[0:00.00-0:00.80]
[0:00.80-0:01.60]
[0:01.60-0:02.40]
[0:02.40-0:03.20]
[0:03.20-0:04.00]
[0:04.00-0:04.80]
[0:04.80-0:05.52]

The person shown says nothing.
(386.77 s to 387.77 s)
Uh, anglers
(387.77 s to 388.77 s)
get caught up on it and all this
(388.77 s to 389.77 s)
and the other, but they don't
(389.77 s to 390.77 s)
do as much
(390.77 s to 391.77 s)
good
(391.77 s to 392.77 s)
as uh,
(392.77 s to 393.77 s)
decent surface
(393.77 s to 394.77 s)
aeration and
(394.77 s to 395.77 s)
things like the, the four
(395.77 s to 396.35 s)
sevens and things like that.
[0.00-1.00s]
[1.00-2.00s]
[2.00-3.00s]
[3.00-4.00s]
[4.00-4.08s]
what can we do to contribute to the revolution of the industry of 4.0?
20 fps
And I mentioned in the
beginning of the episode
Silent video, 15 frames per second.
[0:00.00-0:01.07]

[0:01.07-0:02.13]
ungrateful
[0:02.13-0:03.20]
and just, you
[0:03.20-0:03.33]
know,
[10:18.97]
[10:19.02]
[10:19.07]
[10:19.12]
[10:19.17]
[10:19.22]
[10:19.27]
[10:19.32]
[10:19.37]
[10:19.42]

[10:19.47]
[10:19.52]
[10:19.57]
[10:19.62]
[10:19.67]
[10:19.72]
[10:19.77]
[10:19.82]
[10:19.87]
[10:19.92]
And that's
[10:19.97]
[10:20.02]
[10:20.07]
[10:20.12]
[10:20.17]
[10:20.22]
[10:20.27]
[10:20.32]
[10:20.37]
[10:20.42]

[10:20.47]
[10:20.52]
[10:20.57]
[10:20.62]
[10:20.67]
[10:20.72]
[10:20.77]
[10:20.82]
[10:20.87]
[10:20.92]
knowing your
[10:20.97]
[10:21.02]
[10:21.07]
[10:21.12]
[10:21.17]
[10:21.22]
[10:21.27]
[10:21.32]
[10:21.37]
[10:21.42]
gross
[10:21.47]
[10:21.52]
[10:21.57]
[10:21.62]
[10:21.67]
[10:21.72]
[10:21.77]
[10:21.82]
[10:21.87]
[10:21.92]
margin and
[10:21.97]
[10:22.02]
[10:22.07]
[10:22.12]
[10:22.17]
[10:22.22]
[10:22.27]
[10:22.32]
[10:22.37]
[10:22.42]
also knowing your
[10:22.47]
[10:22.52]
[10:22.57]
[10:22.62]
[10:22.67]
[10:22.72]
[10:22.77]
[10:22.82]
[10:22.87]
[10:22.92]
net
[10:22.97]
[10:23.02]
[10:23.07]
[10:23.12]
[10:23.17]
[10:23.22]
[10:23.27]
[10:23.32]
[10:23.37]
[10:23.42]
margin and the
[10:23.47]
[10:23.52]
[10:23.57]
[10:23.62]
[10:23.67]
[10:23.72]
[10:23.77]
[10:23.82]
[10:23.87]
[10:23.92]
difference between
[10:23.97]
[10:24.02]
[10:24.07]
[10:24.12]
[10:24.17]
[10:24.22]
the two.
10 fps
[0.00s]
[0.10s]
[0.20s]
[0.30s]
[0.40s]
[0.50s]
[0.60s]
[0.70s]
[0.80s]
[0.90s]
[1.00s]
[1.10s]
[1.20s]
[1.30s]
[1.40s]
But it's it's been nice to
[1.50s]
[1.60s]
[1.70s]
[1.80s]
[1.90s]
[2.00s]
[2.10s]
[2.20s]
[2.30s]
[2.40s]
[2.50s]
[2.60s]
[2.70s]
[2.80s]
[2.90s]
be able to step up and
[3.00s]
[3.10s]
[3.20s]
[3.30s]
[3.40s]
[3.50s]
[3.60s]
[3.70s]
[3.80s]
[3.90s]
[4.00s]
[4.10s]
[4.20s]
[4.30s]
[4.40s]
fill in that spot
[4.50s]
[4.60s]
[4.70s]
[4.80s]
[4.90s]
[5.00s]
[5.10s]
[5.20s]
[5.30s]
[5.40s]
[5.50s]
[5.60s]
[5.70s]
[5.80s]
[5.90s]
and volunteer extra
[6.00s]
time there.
┄┄┄┄┄┄┄┄┄┄┄┄┄┄┄┄┄┄┄┄
Each record above must be given again exactly as written.

*REPLY TO THE EXERCISE*:
[0:00.00-0:00.80]
[0:00.80-0:01.60]
[0:01.60-0:02.40]
[0:02.40-0:03.20]
[0:03.20-0:04.00]
[0:04.00-0:04.80]
[0:04.80-0:05.52]

The person shown says nothing.
(386.77 s to 387.77 s)
Uh, anglers
(387.77 s to 388.77 s)
get caught up on it and all this
(388.77 s to 389.77 s)
and the other, but they don't
(389.77 s to 390.77 s)
do as much
(390.77 s to 391.77 s)
good
(391.77 s to 392.77 s)
as uh,
(392.77 s to 393.77 s)
decent surface
(393.77 s to 394.77 s)
aeration and
(394.77 s to 395.77 s)
things like the, the four
(395.77 s to 396.35 s)
sevens and things like that.
[0.00-1.00s]
[1.00-2.00s]
[2.00-3.00s]
[3.00-4.00s]
[4.00-4.08s]
what can we do to contribute to the revolution of the industry of 4.0?
20 fps
And I mentioned in the
beginning of the episode
Silent video, 15 frames per second.
[0:00.00-0:01.07]

[0:01.07-0:02.13]
ungrateful
[0:02.13-0:03.20]
and just, you
[0:03.20-0:03.33]
know,
[10:18.97]
[10:19.02]
[10:19.07]
[10:19.12]
[10:19.17]
[10:19.22]
[10:19.27]
[10:19.32]
[10:19.37]
[10:19.42]

[10:19.47]
[10:19.52]
[10:19.57]
[10:19.62]
[10:19.67]
[10:19.72]
[10:19.77]
[10:19.82]
[10:19.87]
[10:19.92]
And that's
[10:19.97]
[10:20.02]
[10:20.07]
[10:20.12]
[10:20.17]
[10:20.22]
[10:20.27]
[10:20.32]
[10:20.37]
[10:20.42]

[10:20.47]
[10:20.52]
[10:20.57]
[10:20.62]
[10:20.67]
[10:20.72]
[10:20.77]
[10:20.82]
[10:20.87]
[10:20.92]
knowing your
[10:20.97]
[10:21.02]
[10:21.07]
[10:21.12]
[10:21.17]
[10:21.22]
[10:21.27]
[10:21.32]
[10:21.37]
[10:21.42]
gross
[10:21.47]
[10:21.52]
[10:21.57]
[10:21.62]
[10:21.67]
[10:21.72]
[10:21.77]
[10:21.82]
[10:21.87]
[10:21.92]
margin and
[10:21.97]
[10:22.02]
[10:22.07]
[10:22.12]
[10:22.17]
[10:22.22]
[10:22.27]
[10:22.32]
[10:22.37]
[10:22.42]
also knowing your
[10:22.47]
[10:22.52]
[10:22.57]
[10:22.62]
[10:22.67]
[10:22.72]
[10:22.77]
[10:22.82]
[10:22.87]
[10:22.92]
net
[10:22.97]
[10:23.02]
[10:23.07]
[10:23.12]
[10:23.17]
[10:23.22]
[10:23.27]
[10:23.32]
[10:23.37]
[10:23.42]
margin and the
[10:23.47]
[10:23.52]
[10:23.57]
[10:23.62]
[10:23.67]
[10:23.72]
[10:23.77]
[10:23.82]
[10:23.87]
[10:23.92]
difference between
[10:23.97]
[10:24.02]
[10:24.07]
[10:24.12]
[10:24.17]
[10:24.22]
the two.
10 fps
[0.00s]
[0.10s]
[0.20s]
[0.30s]
[0.40s]
[0.50s]
[0.60s]
[0.70s]
[0.80s]
[0.90s]
[1.00s]
[1.10s]
[1.20s]
[1.30s]
[1.40s]
But it's it's been nice to
[1.50s]
[1.60s]
[1.70s]
[1.80s]
[1.90s]
[2.00s]
[2.10s]
[2.20s]
[2.30s]
[2.40s]
[2.50s]
[2.60s]
[2.70s]
[2.80s]
[2.90s]
be able to step up and
[3.00s]
[3.10s]
[3.20s]
[3.30s]
[3.40s]
[3.50s]
[3.60s]
[3.70s]
[3.80s]
[3.90s]
[4.00s]
[4.10s]
[4.20s]
[4.30s]
[4.40s]
fill in that spot
[4.50s]
[4.60s]
[4.70s]
[4.80s]
[4.90s]
[5.00s]
[5.10s]
[5.20s]
[5.30s]
[5.40s]
[5.50s]
[5.60s]
[5.70s]
[5.80s]
[5.90s]
and volunteer extra
[6.00s]
time there.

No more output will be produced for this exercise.